── Provided information

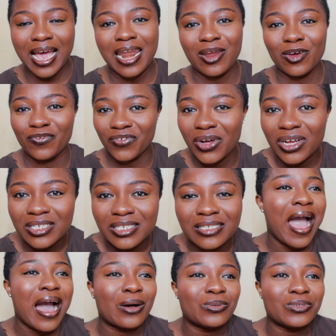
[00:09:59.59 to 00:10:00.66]
And of
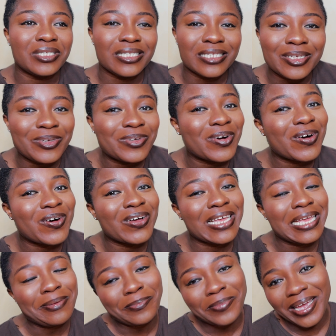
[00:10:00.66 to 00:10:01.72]
course, I will see you all
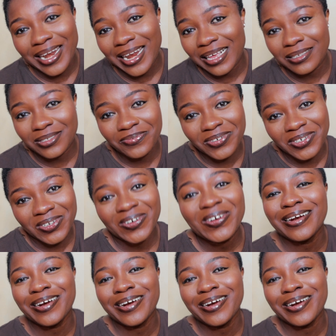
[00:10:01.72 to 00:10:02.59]
in my next video.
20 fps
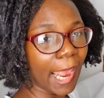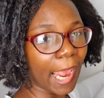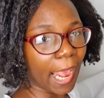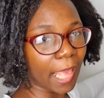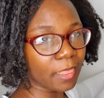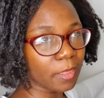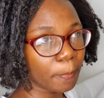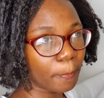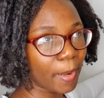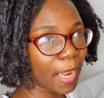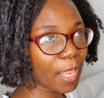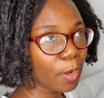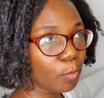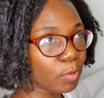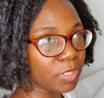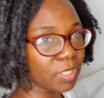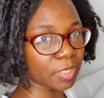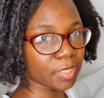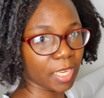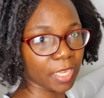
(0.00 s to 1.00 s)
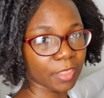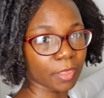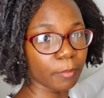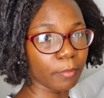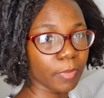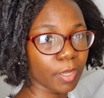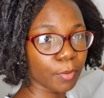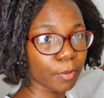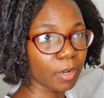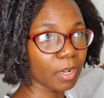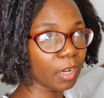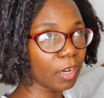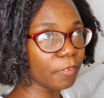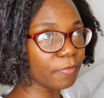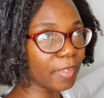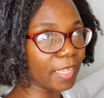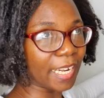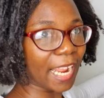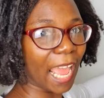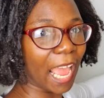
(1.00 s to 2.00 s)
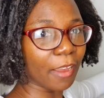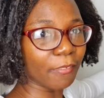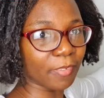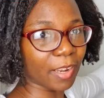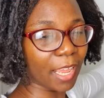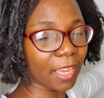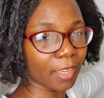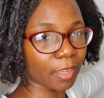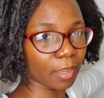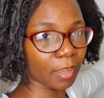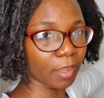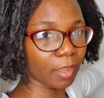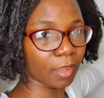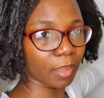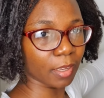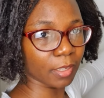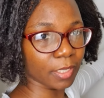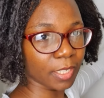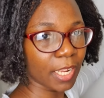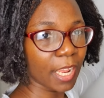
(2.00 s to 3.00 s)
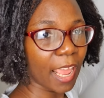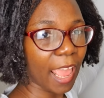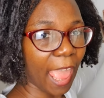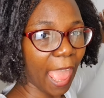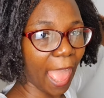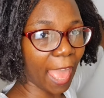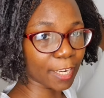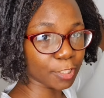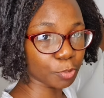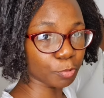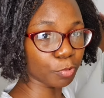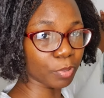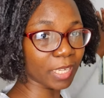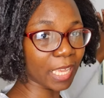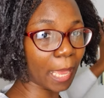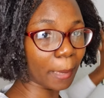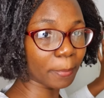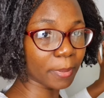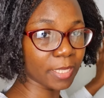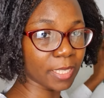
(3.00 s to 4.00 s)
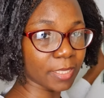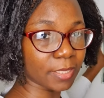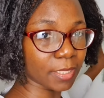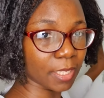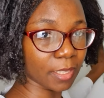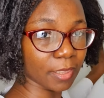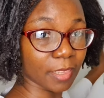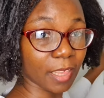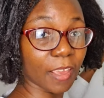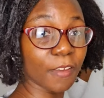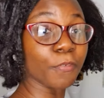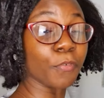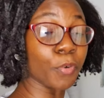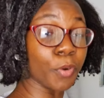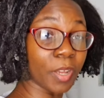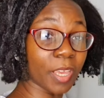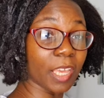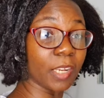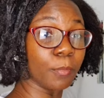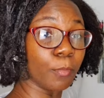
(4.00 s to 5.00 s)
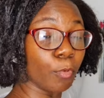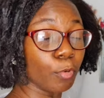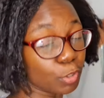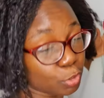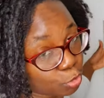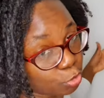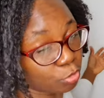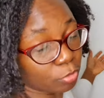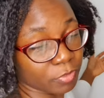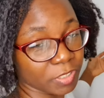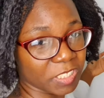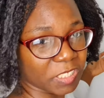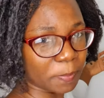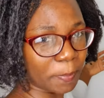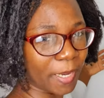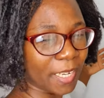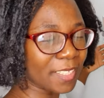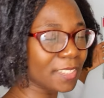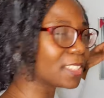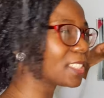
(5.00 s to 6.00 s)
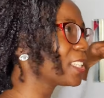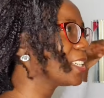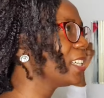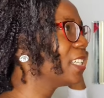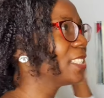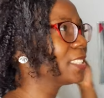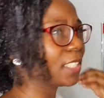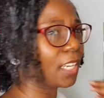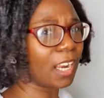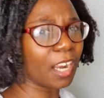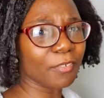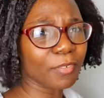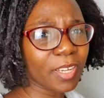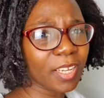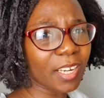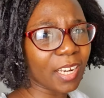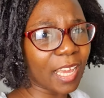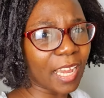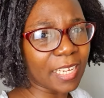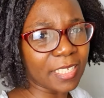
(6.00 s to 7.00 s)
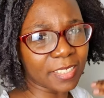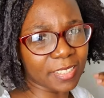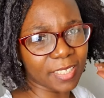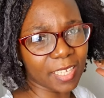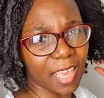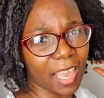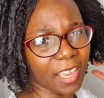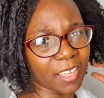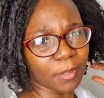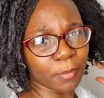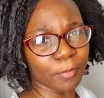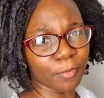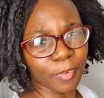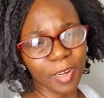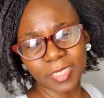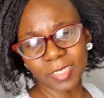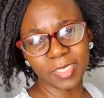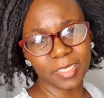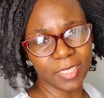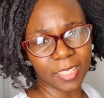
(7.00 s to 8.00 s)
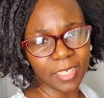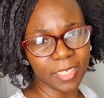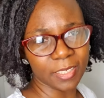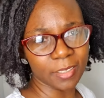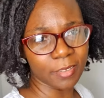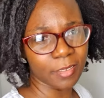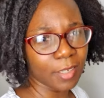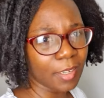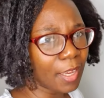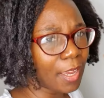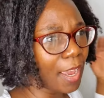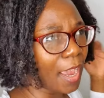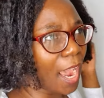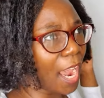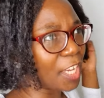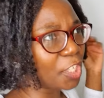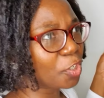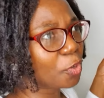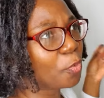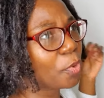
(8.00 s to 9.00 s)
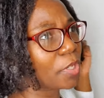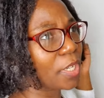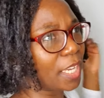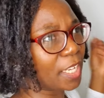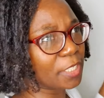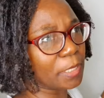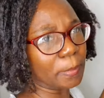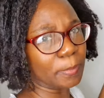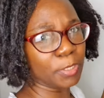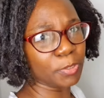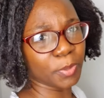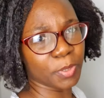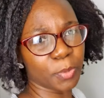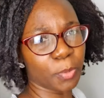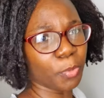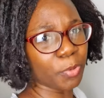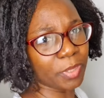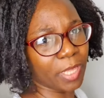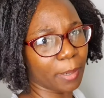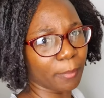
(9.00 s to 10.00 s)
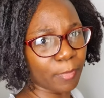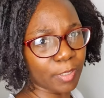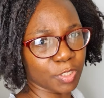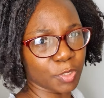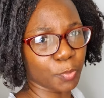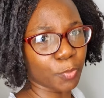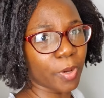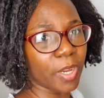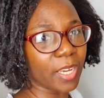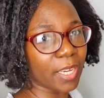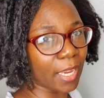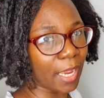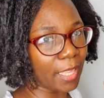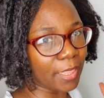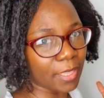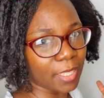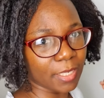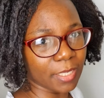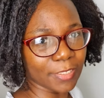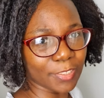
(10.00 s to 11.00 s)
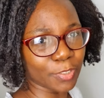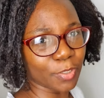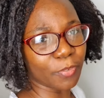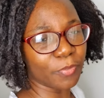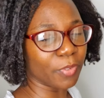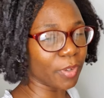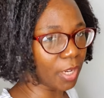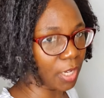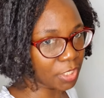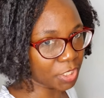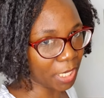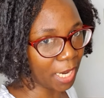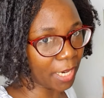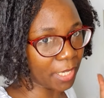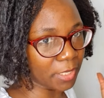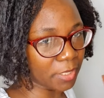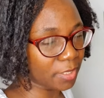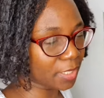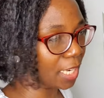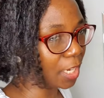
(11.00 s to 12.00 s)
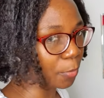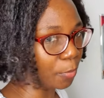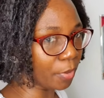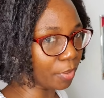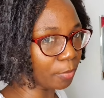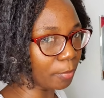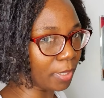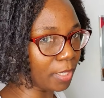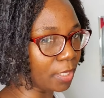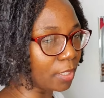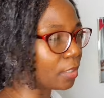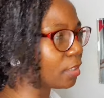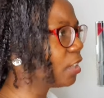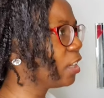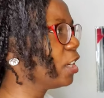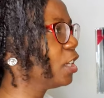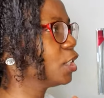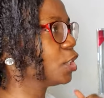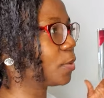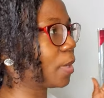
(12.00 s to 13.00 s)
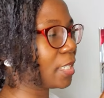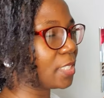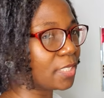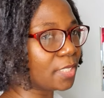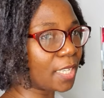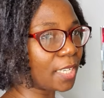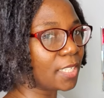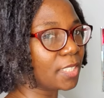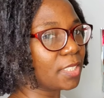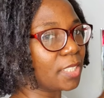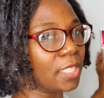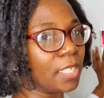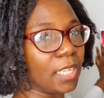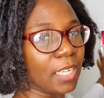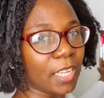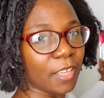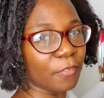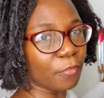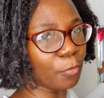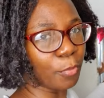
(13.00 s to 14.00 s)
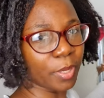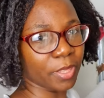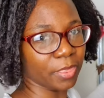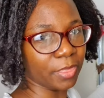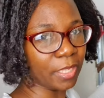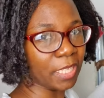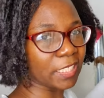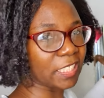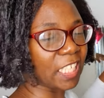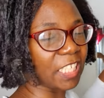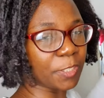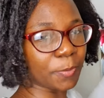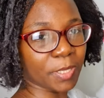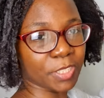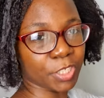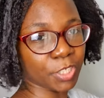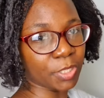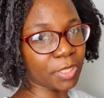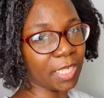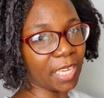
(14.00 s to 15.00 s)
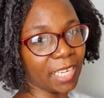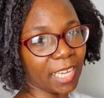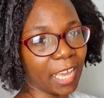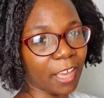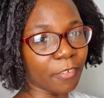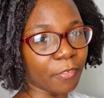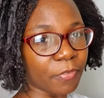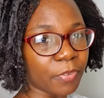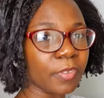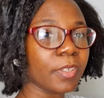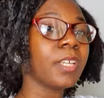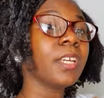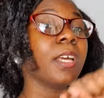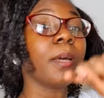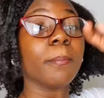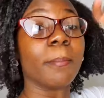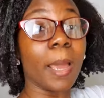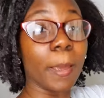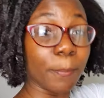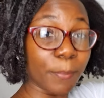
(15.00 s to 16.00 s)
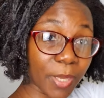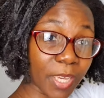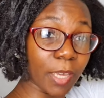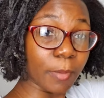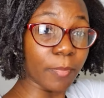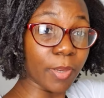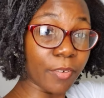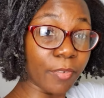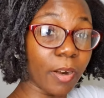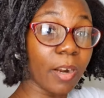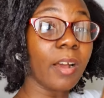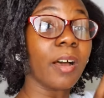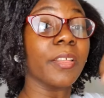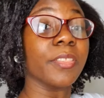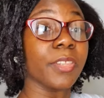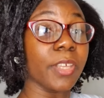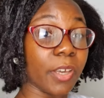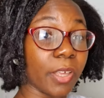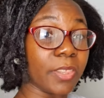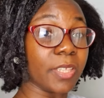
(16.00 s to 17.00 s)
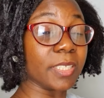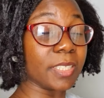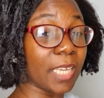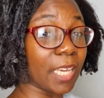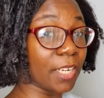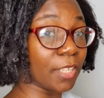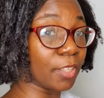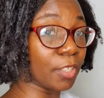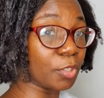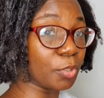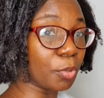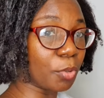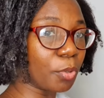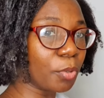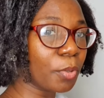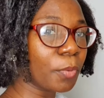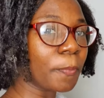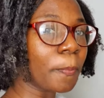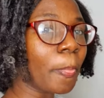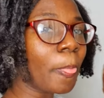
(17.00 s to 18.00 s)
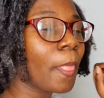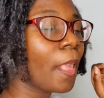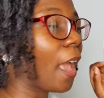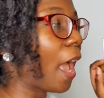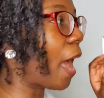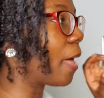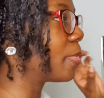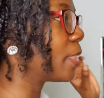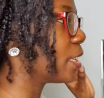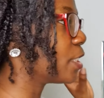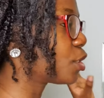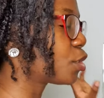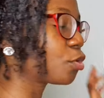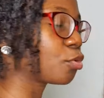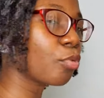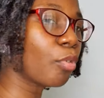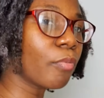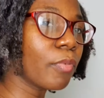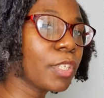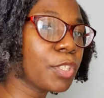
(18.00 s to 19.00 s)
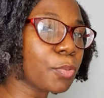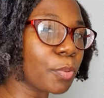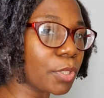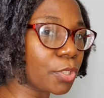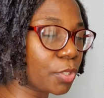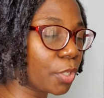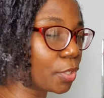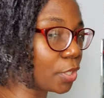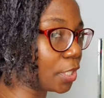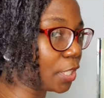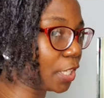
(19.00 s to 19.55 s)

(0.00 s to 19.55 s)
and the plan was to take the mirror off and have like an actual cabinet in there for again more storage space. Then I realized I am renting, I don't want to end up doing all that much work, and that it's not furniture I can take with me. So I decided to live with this, especially because I have my bigger mirror on the other side of the door. And then storage was not an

────

- Prompt: An exact copy of the records above is needed, free of pictures.

- Answer to the exercise:
[00:09:59.59 to 00:10:00.66]
And of
[00:10:00.66 to 00:10:01.72]
course, I will see you all
[00:10:01.72 to 00:10:02.59]
in my next video.
20 fps
(0.00 s to 1.00 s)
(1.00 s to 2.00 s)
(2.00 s to 3.00 s)
(3.00 s to 4.00 s)
(4.00 s to 5.00 s)
(5.00 s to 6.00 s)
(6.00 s to 7.00 s)
(7.00 s to 8.00 s)
(8.00 s to 9.00 s)
(9.00 s to 10.00 s)
(10.00 s to 11.00 s)
(11.00 s to 12.00 s)
(12.00 s to 13.00 s)
(13.00 s to 14.00 s)
(14.00 s to 15.00 s)
(15.00 s to 16.00 s)
(16.00 s to 17.00 s)
(17.00 s to 18.00 s)
(18.00 s to 19.00 s)
(19.00 s to 19.55 s)

(0.00 s to 19.55 s)
and the plan was to take the mirror off and have like an actual cabinet in there for again more storage space. Then I realized I am renting, I don't want to end up doing all that much work, and that it's not furniture I can take with me. So I decided to live with this, especially because I have my bigger mirror on the other side of the door. And then storage was not an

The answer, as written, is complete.